*** Given information Section Begins ***

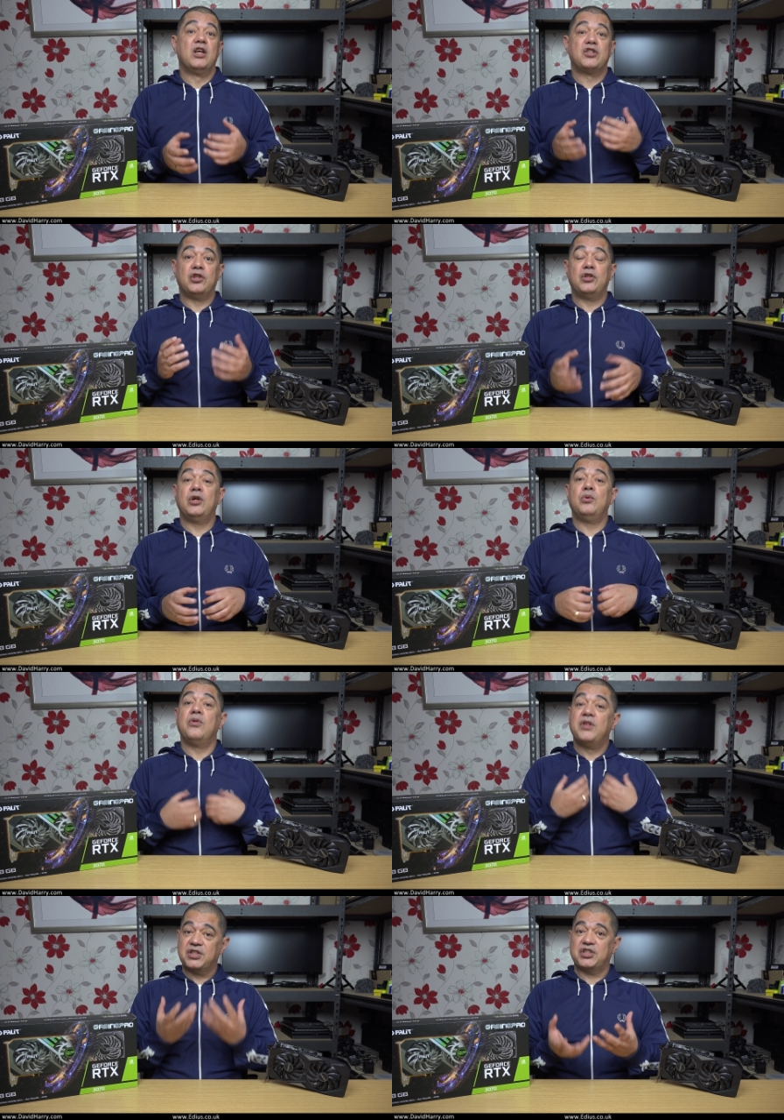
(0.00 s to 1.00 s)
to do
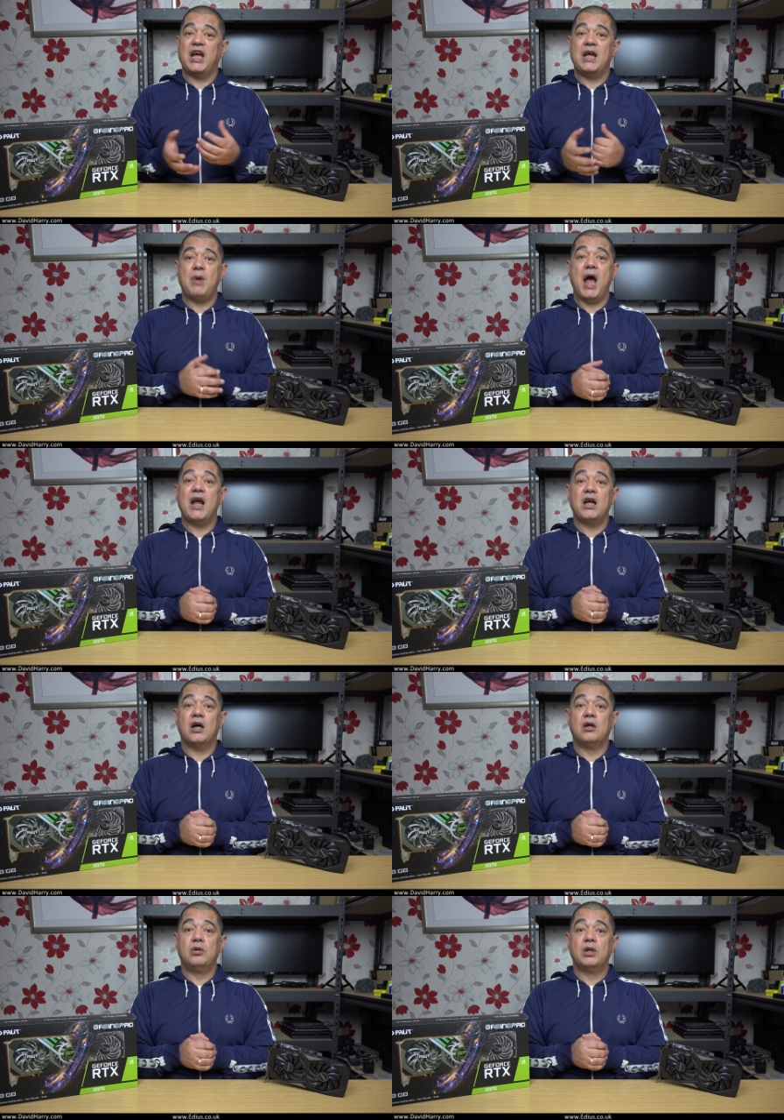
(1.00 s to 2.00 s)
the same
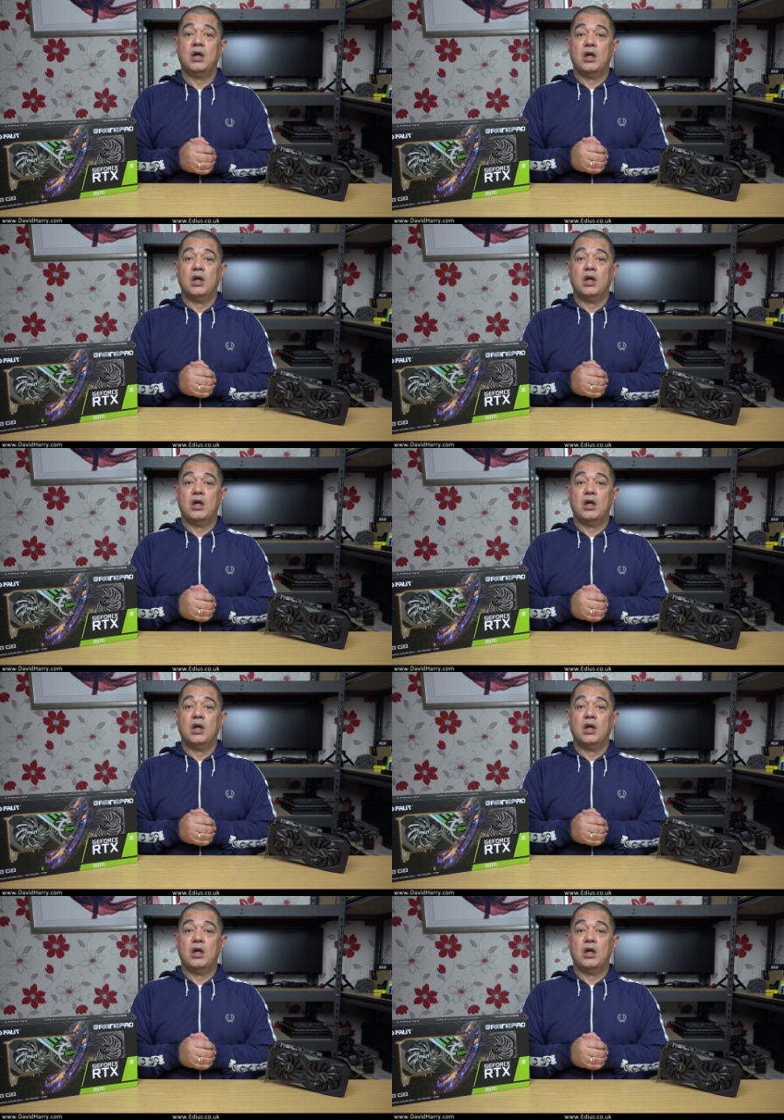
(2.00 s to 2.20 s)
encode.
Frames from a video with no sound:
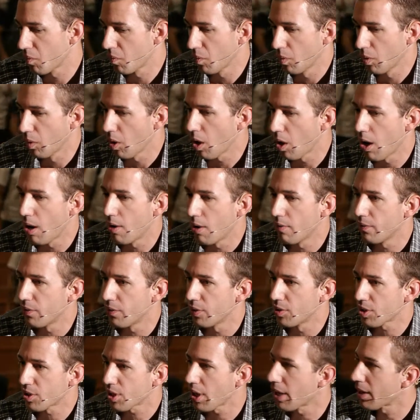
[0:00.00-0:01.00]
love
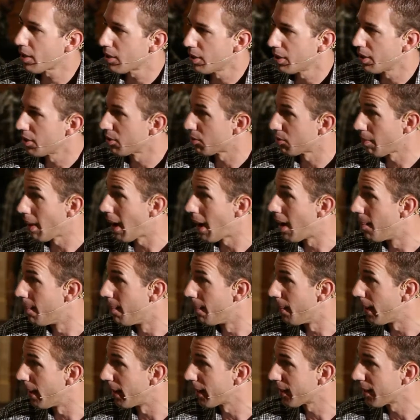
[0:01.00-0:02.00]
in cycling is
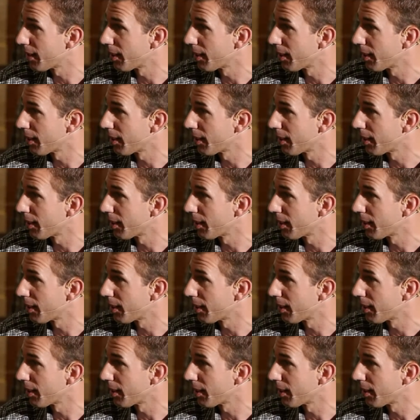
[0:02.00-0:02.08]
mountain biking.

*** Given information Section Ends ***

What the exercise asks: Your copy should match the records above exactly, except that it contains no pictures.

Exercise solution:
(0.00 s to 1.00 s)
to do
(1.00 s to 2.00 s)
the same
(2.00 s to 2.20 s)
encode.
Frames from a video with no sound:
[0:00.00-0:01.00]
love
[0:01.00-0:02.00]
in cycling is
[0:02.00-0:02.08]
mountain biking.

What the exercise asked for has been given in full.